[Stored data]
[Start of Attachment]
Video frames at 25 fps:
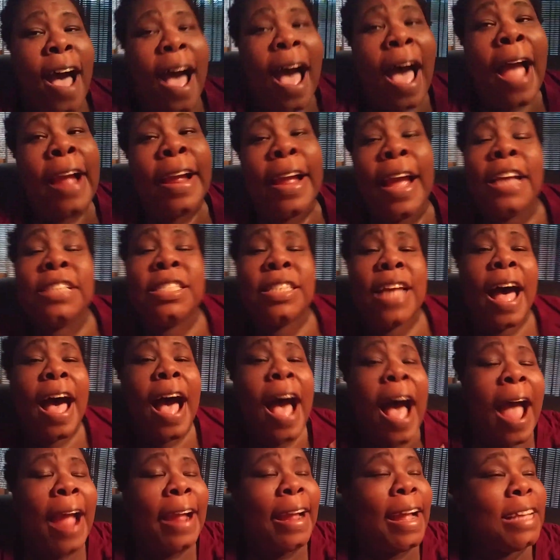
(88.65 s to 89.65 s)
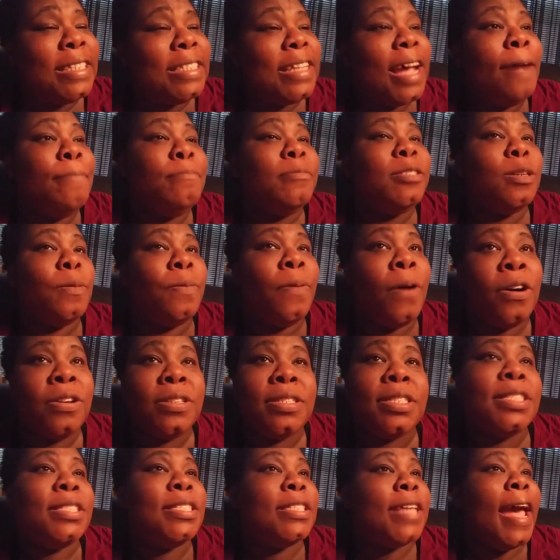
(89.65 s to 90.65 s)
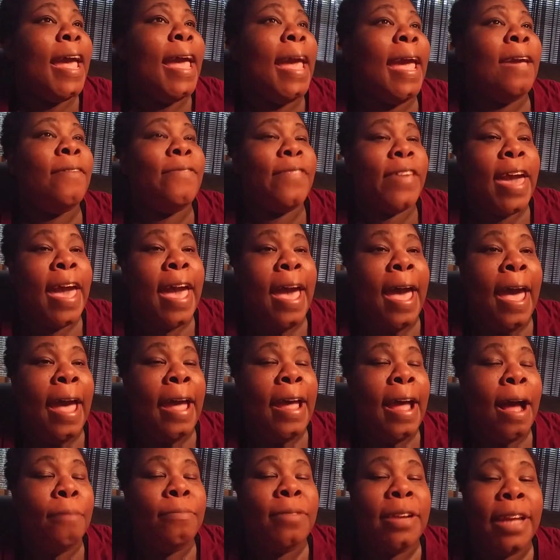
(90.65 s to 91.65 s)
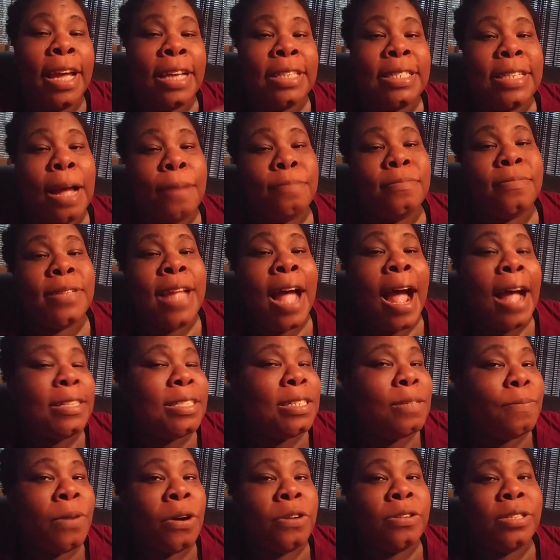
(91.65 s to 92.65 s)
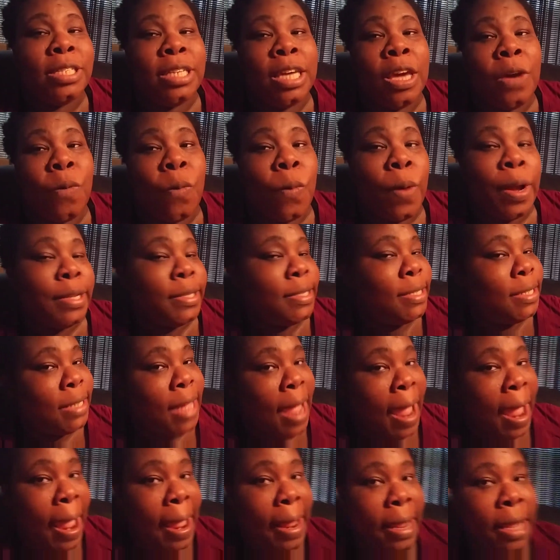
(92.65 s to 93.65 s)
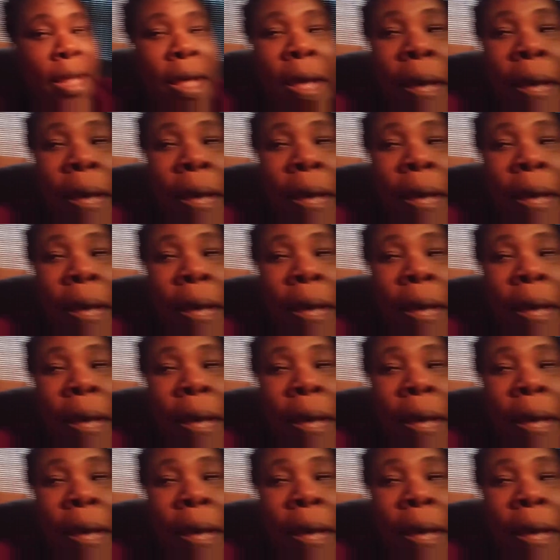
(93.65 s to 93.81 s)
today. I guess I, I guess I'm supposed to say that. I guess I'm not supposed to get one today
[End of Attachment]
▶ WHAT THE TASK REQUIRES:
Output the entries exactly and keep every picture out of them.

▶ OUTPUT BELOW:
Video frames at 25 fps:
(88.65 s to 89.65 s)
(89.65 s to 90.65 s)
(90.65 s to 91.65 s)
(91.65 s to 92.65 s)
(92.65 s to 93.65 s)
(93.65 s to 93.81 s)
today. I guess I, I guess I'm supposed to say that. I guess I'm not supposed to get one today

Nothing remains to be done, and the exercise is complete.